"""

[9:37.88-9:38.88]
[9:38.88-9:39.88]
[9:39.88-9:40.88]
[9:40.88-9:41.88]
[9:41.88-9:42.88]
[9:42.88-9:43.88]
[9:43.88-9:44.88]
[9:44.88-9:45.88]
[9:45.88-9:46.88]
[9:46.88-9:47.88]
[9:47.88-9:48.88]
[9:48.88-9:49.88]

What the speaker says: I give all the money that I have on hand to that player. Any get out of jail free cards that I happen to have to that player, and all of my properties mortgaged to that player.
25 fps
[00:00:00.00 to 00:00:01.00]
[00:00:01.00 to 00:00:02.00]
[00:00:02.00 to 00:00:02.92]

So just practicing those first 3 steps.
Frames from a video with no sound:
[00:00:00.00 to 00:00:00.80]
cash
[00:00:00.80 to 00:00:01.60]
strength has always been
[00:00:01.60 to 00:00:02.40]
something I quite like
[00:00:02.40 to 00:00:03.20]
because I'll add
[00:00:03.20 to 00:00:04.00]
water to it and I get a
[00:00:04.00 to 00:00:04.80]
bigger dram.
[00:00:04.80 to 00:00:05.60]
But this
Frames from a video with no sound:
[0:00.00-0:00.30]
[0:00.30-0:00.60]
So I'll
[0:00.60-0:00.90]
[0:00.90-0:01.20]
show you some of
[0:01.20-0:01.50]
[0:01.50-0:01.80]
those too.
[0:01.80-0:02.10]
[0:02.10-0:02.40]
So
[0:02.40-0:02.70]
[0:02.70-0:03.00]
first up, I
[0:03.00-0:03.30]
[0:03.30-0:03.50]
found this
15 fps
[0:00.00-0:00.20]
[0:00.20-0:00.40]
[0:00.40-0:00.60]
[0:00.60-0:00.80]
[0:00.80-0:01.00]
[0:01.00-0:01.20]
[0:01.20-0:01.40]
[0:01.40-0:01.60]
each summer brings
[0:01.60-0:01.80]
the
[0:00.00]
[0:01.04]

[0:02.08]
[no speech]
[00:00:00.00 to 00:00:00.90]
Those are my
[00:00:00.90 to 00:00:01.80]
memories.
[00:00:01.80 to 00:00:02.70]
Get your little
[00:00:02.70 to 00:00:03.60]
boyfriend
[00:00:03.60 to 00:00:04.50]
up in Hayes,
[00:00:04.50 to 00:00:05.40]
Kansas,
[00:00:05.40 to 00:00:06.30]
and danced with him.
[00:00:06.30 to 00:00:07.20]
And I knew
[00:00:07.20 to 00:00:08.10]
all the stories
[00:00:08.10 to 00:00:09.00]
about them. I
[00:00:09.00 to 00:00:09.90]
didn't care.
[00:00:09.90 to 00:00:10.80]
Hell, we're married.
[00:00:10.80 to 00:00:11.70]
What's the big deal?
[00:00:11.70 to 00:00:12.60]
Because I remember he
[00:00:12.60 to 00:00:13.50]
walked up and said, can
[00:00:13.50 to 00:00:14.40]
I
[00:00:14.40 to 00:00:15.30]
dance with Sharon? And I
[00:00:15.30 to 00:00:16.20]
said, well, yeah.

"""

Task instructions –
A word-for-word copy of the data is what should be returned.

Exercise answer –
[9:37.88-9:38.88]
[9:38.88-9:39.88]
[9:39.88-9:40.88]
[9:40.88-9:41.88]
[9:41.88-9:42.88]
[9:42.88-9:43.88]
[9:43.88-9:44.88]
[9:44.88-9:45.88]
[9:45.88-9:46.88]
[9:46.88-9:47.88]
[9:47.88-9:48.88]
[9:48.88-9:49.88]

What the speaker says: I give all the money that I have on hand to that player. Any get out of jail free cards that I happen to have to that player, and all of my properties mortgaged to that player.
25 fps
[00:00:00.00 to 00:00:01.00]
[00:00:01.00 to 00:00:02.00]
[00:00:02.00 to 00:00:02.92]

So just practicing those first 3 steps.
Frames from a video with no sound:
[00:00:00.00 to 00:00:00.80]
cash
[00:00:00.80 to 00:00:01.60]
strength has always been
[00:00:01.60 to 00:00:02.40]
something I quite like
[00:00:02.40 to 00:00:03.20]
because I'll add
[00:00:03.20 to 00:00:04.00]
water to it and I get a
[00:00:04.00 to 00:00:04.80]
bigger dram.
[00:00:04.80 to 00:00:05.60]
But this
Frames from a video with no sound:
[0:00.00-0:00.30]
[0:00.30-0:00.60]
So I'll
[0:00.60-0:00.90]
[0:00.90-0:01.20]
show you some of
[0:01.20-0:01.50]
[0:01.50-0:01.80]
those too.
[0:01.80-0:02.10]
[0:02.10-0:02.40]
So
[0:02.40-0:02.70]
[0:02.70-0:03.00]
first up, I
[0:03.00-0:03.30]
[0:03.30-0:03.50]
found this
15 fps
[0:00.00-0:00.20]
[0:00.20-0:00.40]
[0:00.40-0:00.60]
[0:00.60-0:00.80]
[0:00.80-0:01.00]
[0:01.00-0:01.20]
[0:01.20-0:01.40]
[0:01.40-0:01.60]
each summer brings
[0:01.60-0:01.80]
the
[0:00.00]
[0:01.04]

[0:02.08]
[no speech]
[00:00:00.00 to 00:00:00.90]
Those are my
[00:00:00.90 to 00:00:01.80]
memories.
[00:00:01.80 to 00:00:02.70]
Get your little
[00:00:02.70 to 00:00:03.60]
boyfriend
[00:00:03.60 to 00:00:04.50]
up in Hayes,
[00:00:04.50 to 00:00:05.40]
Kansas,
[00:00:05.40 to 00:00:06.30]
and danced with him.
[00:00:06.30 to 00:00:07.20]
And I knew
[00:00:07.20 to 00:00:08.10]
all the stories
[00:00:08.10 to 00:00:09.00]
about them. I
[00:00:09.00 to 00:00:09.90]
didn't care.
[00:00:09.90 to 00:00:10.80]
Hell, we're married.
[00:00:10.80 to 00:00:11.70]
What's the big deal?
[00:00:11.70 to 00:00:12.60]
Because I remember he
[00:00:12.60 to 00:00:13.50]
walked up and said, can
[00:00:13.50 to 00:00:14.40]
I
[00:00:14.40 to 00:00:15.30]
dance with Sharon? And I
[00:00:15.30 to 00:00:16.20]
said, well, yeah.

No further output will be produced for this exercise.